ITBench-AA: Frontier AI Agents Still Score Below 50% on Real IT Work

If you've spent the past year watching AI agents ace benchmark after benchmark, here's a useful corrective from late May 2026: on ITBench-AA, a new evaluation of agentic enterprise IT work from IBM's Software Innovation Lab and Artificial Analysis, every frontier model scores below 50%. The top result is a Claude Opus 4.7 configuration at 47%, with GPT-5.5 close behind at 46% — and it falls off from there. For a field accustomed to saturated leaderboards, a benchmark where the best models fail more than half the time is a rare and clarifying signal.

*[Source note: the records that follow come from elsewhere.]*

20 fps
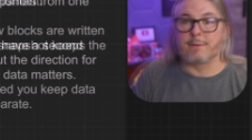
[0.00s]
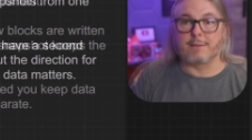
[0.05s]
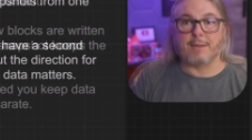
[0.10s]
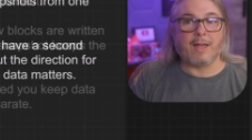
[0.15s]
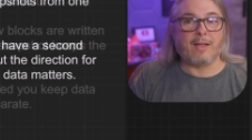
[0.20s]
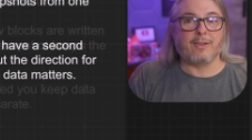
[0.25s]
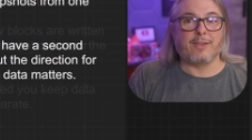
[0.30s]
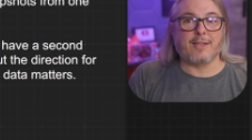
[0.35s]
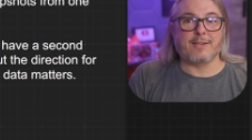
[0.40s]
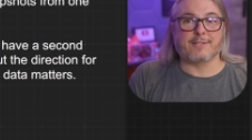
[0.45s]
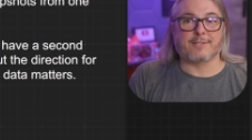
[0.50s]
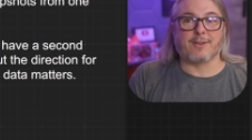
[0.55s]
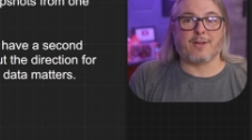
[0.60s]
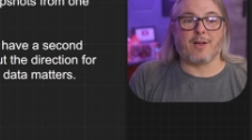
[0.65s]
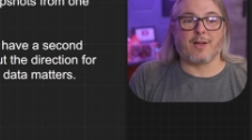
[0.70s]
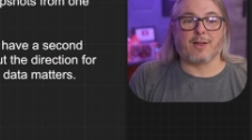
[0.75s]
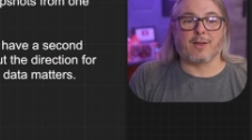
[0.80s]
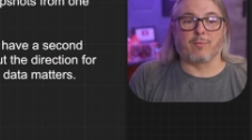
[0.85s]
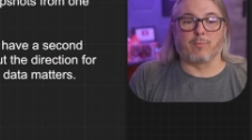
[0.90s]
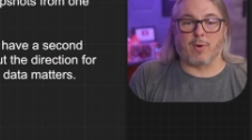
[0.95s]
Now let's
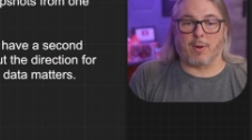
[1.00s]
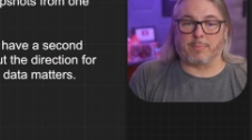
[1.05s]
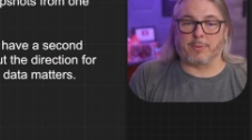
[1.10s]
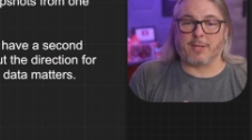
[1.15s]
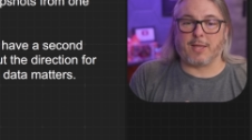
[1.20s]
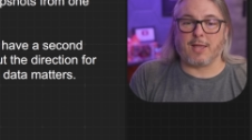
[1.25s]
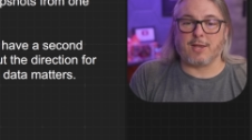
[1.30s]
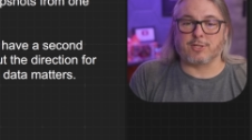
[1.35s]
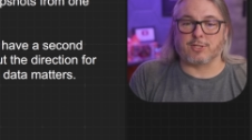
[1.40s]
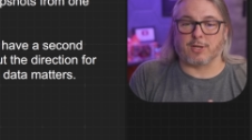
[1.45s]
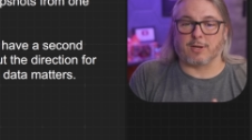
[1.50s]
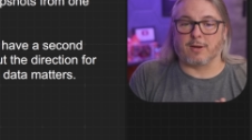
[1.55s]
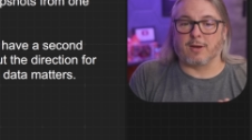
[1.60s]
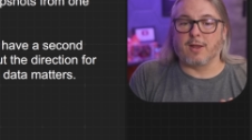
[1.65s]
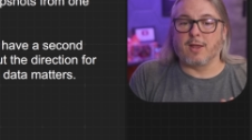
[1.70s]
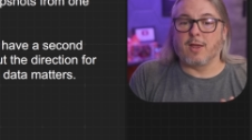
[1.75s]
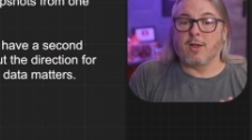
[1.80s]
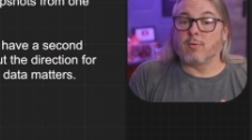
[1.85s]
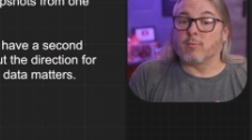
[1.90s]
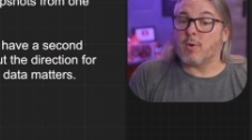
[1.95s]
talk replication.
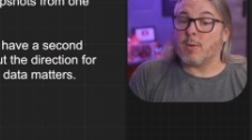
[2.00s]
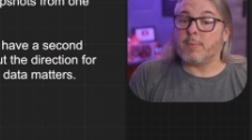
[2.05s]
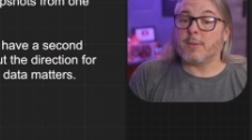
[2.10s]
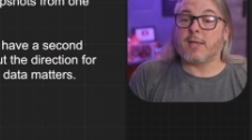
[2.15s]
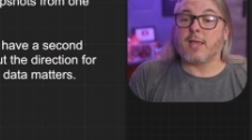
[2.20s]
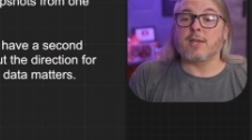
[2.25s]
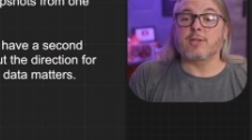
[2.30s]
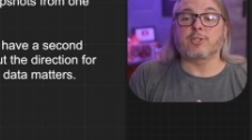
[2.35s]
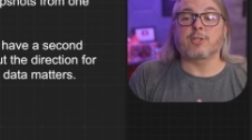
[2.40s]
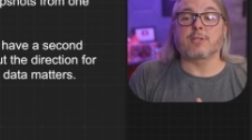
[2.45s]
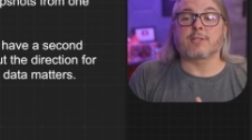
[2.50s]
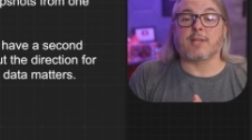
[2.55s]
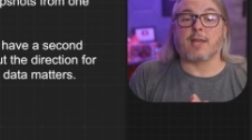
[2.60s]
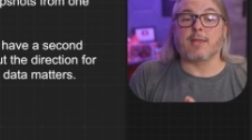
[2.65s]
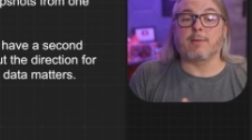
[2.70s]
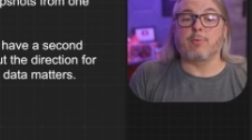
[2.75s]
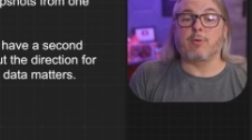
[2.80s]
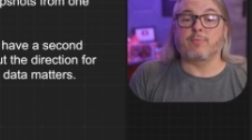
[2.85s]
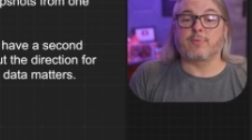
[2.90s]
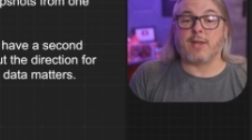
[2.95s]
Replication is how
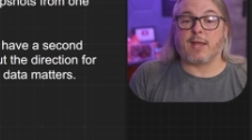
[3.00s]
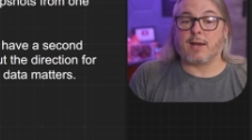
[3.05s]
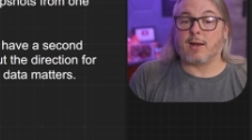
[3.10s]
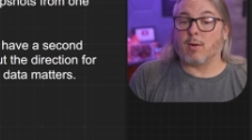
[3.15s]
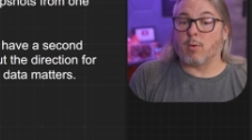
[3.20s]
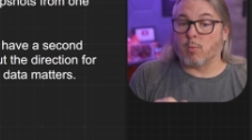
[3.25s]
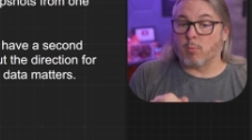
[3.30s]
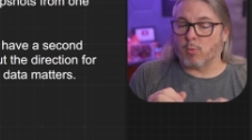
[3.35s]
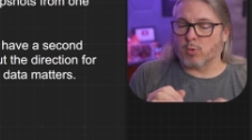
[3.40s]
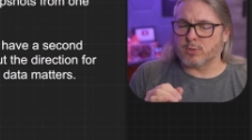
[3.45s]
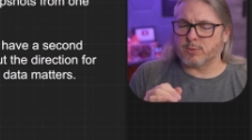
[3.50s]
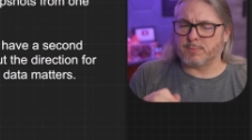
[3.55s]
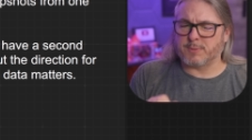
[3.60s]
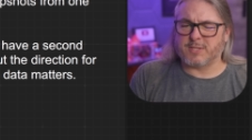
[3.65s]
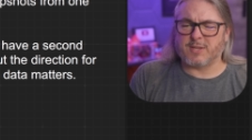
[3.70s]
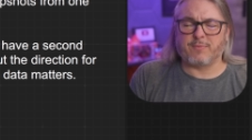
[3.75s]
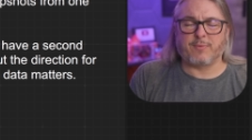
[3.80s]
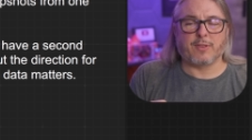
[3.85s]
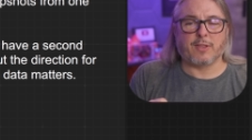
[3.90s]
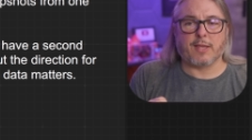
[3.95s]
you move data, or more
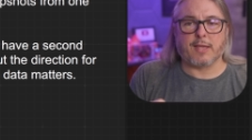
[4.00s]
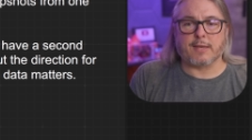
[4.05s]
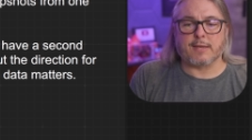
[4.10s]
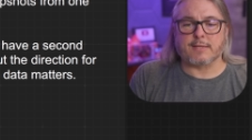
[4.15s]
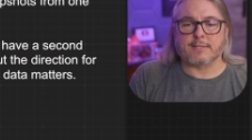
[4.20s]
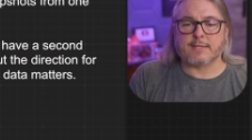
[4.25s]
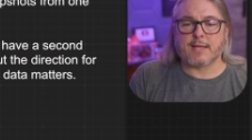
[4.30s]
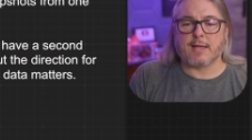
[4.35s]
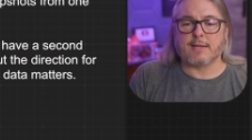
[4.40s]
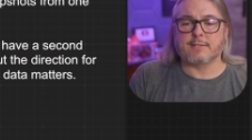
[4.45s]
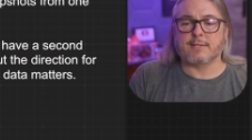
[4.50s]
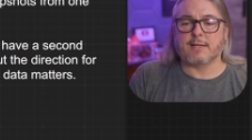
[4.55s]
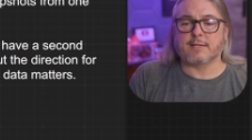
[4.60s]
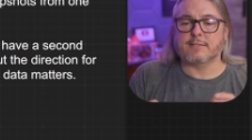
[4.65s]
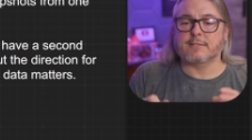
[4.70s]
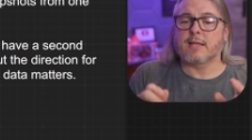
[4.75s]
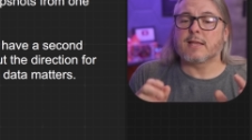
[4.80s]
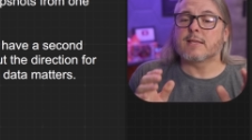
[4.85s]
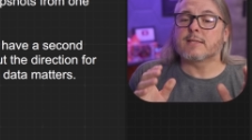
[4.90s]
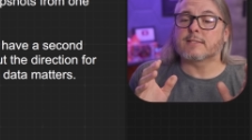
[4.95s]
specifically in this
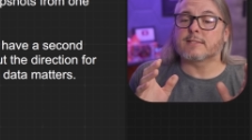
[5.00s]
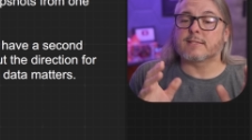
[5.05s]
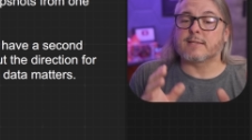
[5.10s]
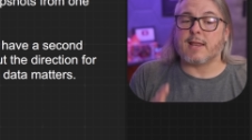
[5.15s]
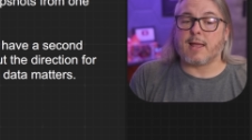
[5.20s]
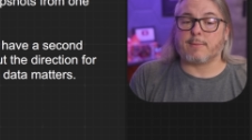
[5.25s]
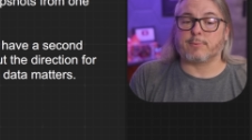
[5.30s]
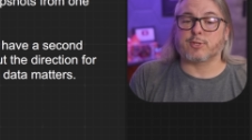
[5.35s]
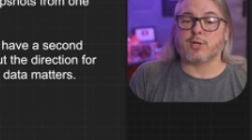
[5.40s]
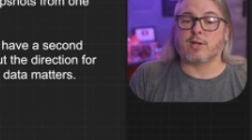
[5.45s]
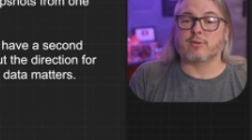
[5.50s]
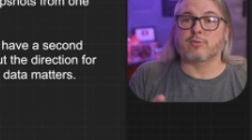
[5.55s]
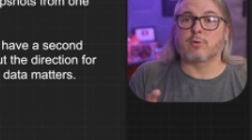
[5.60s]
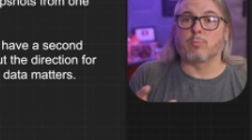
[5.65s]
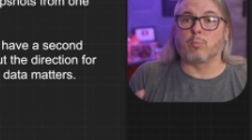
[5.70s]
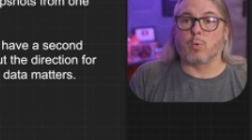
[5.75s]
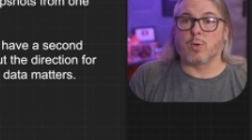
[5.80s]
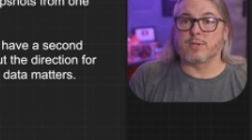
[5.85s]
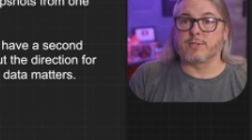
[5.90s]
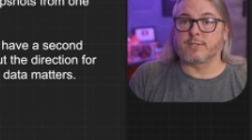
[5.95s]
context, snapshots
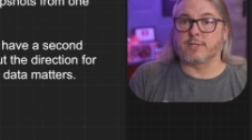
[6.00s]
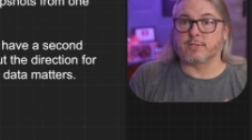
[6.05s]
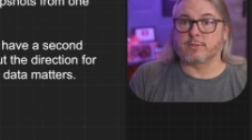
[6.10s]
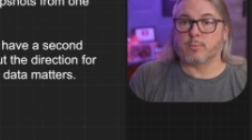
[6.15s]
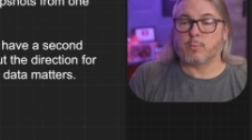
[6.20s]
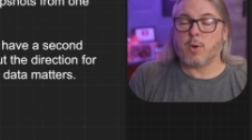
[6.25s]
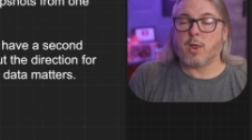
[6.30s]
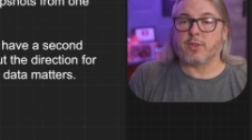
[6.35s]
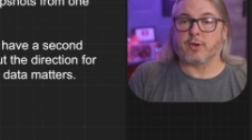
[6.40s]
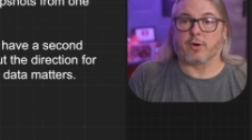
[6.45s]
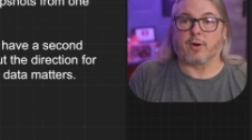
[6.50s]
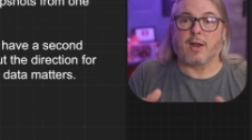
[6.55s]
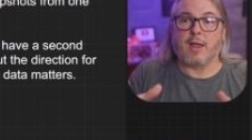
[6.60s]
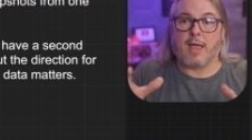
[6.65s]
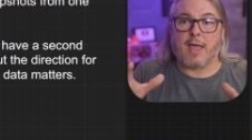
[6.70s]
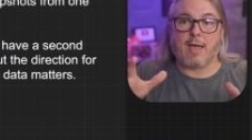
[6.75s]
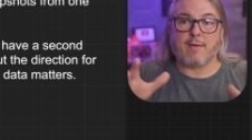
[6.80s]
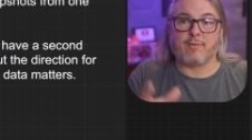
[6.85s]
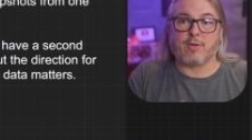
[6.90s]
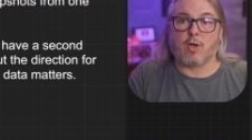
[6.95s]
from one system to another.
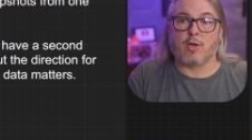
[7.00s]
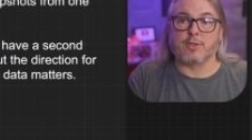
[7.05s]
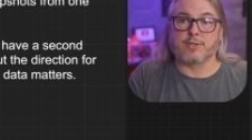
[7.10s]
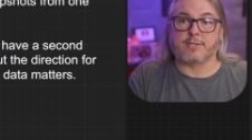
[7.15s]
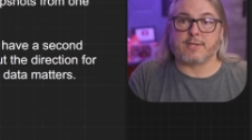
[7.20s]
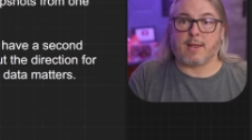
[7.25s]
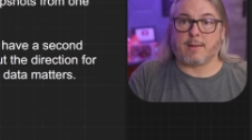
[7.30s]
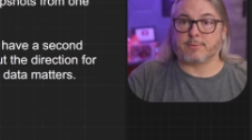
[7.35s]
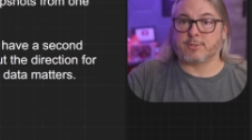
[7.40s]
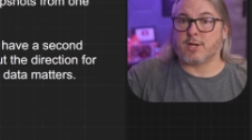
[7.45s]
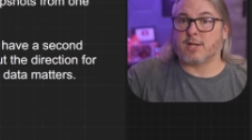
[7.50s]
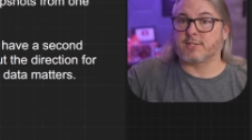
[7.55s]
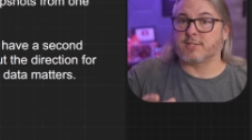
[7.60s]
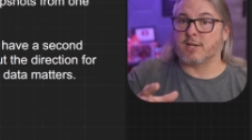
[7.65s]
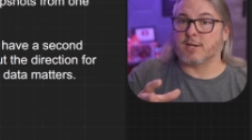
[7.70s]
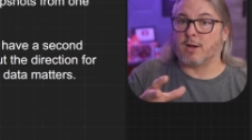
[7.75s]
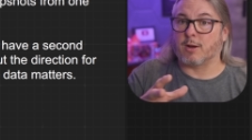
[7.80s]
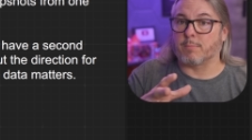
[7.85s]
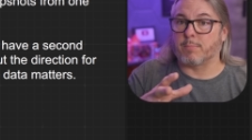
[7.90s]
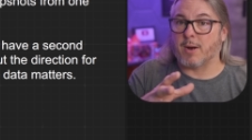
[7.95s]
Having all the snapshots
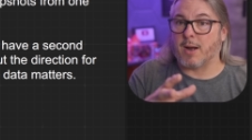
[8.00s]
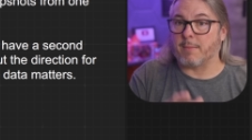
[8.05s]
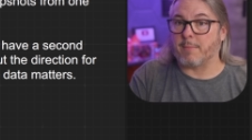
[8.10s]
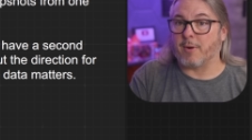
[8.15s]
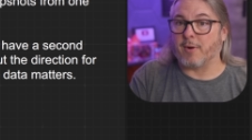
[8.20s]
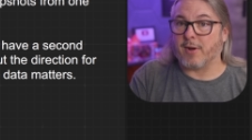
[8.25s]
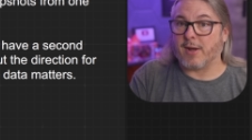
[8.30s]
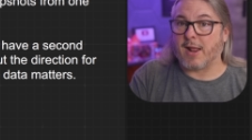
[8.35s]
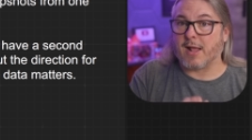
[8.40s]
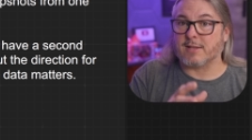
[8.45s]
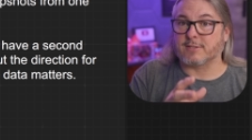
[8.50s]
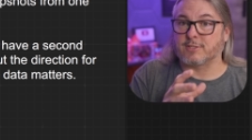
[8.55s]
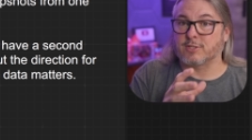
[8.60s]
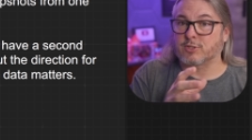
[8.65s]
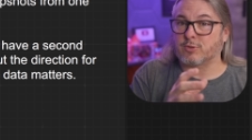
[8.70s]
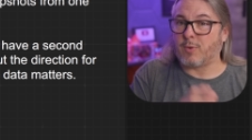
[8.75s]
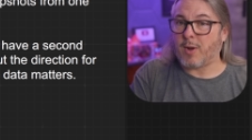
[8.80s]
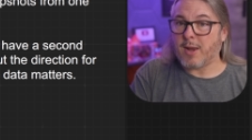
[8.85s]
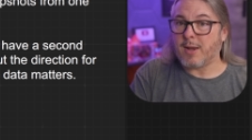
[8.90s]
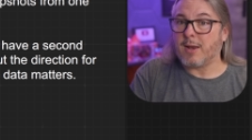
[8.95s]
on your primary NAS
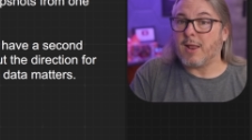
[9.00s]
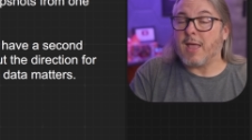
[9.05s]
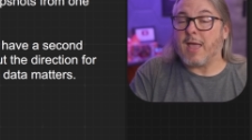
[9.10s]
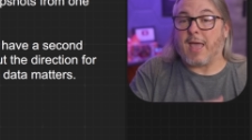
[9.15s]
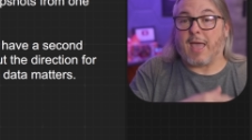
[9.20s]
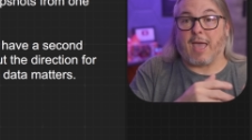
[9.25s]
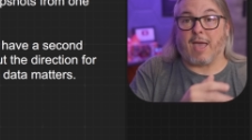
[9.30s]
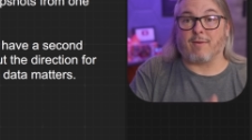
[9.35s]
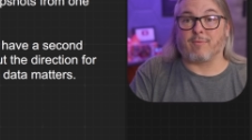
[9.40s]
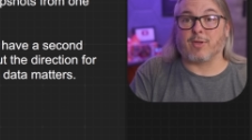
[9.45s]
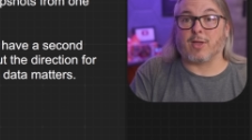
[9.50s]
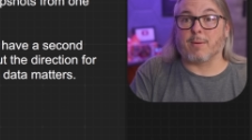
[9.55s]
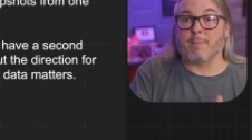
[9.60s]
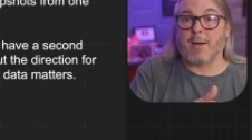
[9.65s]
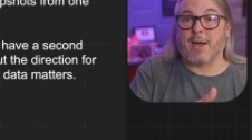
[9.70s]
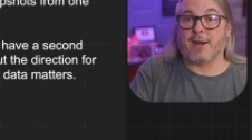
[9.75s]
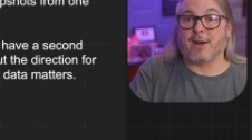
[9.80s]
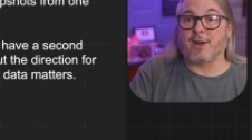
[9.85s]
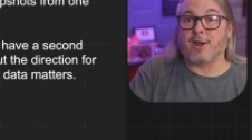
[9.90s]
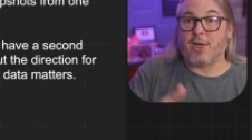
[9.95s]
is great. Having them
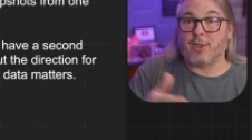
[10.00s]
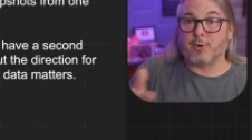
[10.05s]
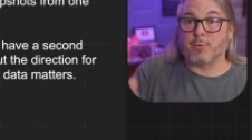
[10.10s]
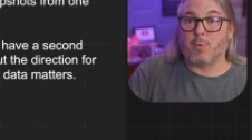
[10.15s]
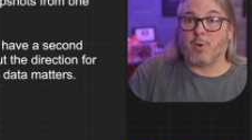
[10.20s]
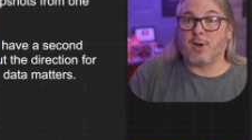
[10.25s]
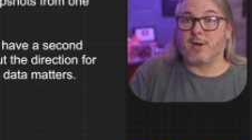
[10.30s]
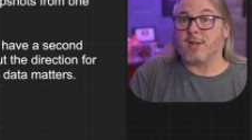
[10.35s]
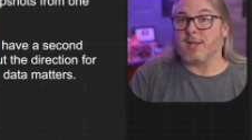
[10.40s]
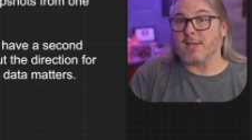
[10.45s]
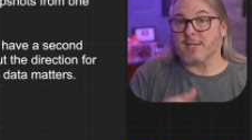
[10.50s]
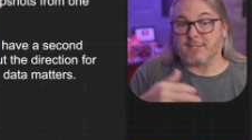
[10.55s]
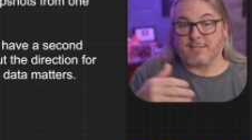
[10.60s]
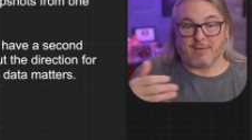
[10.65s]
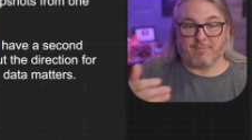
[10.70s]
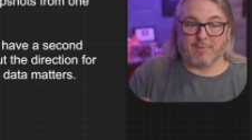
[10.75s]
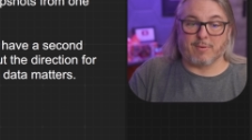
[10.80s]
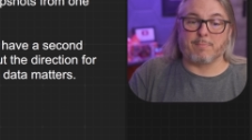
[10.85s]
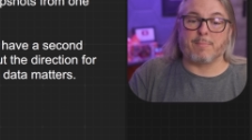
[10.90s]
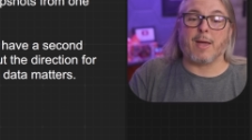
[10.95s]
on another one is
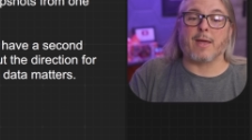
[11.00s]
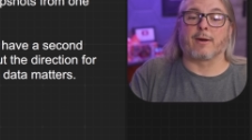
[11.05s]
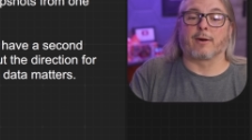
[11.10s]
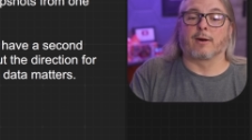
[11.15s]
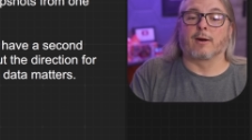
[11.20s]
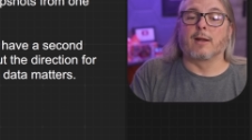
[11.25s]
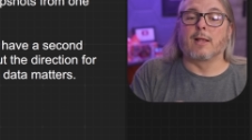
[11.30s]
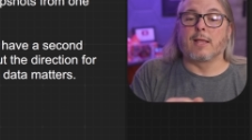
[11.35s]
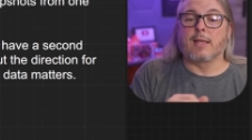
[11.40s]
even better.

This isn't a leaderboard recap. The launch is the hook; the durable point is what the result tells you about agent reliability before you put one in charge of real infrastructure. Below: what ITBench-AA actually measures, why the scores are so low, what the numbers do and don't prove, and how to read them when you're deciding whether to deploy an agent.

What is ITBench-AA and what does it measure?

ITBench-AA evaluates AI models on agentic enterprise IT tasks — work an autonomous agent would have to do inside a real IT environment, not a sanitized quiz. The current release focuses on Site Reliability Engineering (SRE), specifically Kubernetes incident response: a model has to diagnose live systems by reading logs, tracing dependencies, and identifying the root-cause entities behind an incident across complex infrastructure.

It's a partnership effort. IBM's Software Innovation Lab built the underlying ITBench dataset, and Artificial Analysis implemented it for frontier-model evaluation — a collaboration the teams describe as developed over roughly six months. Two more task categories are planned beyond SRE: Financial Operations (FinOps) and Chief Information Security Officer (CISO) scenarios. In other words, SRE is the first slice of a broader picture of how agents handle consequential enterprise work.

How well do frontier models actually do?

Below 50% — across the board. On the SRE tasks, the source reports results including:

Claude Opus 4.7 (Adaptive Reasoning, Max Effort) — 47%
GPT-5.5 (xhigh) — 46%
Qwen3.7 Max — 42%
GLM-5.1 (Reasoning) — 40%
Gemini 3.5 Flash (high) — 40%
DeepSeek V4 Pro (Reasoning, Max Effort) — 38%
Gemma 4 31B (Reasoning) — 37%
Gemini 3.1 Pro Preview — 30%

The teams call ITBench-AA SRE "one of the least saturated agentic benchmarks" — which is precisely why it's worth paying attention to. When a benchmark is saturated (everyone scores in the 90s), it has stopped discriminating between models and stopped telling you anything about the hard part of the job. A benchmark where the frontier tops out at 47% still has enormous headroom, and the gaps between models are meaningful rather than noise.

Why are the scores so low?

Because the task is hard in the specific way real operations work is hard. ITBench-AA scores using average precision at full recall, and the methodology is unforgiving: if a model misses any ground-truth root cause, that task scores 0.0. There's no partial credit for being mostly right. Real incident response works the same way — a fix that addresses three of four contributing causes can still leave the system broken.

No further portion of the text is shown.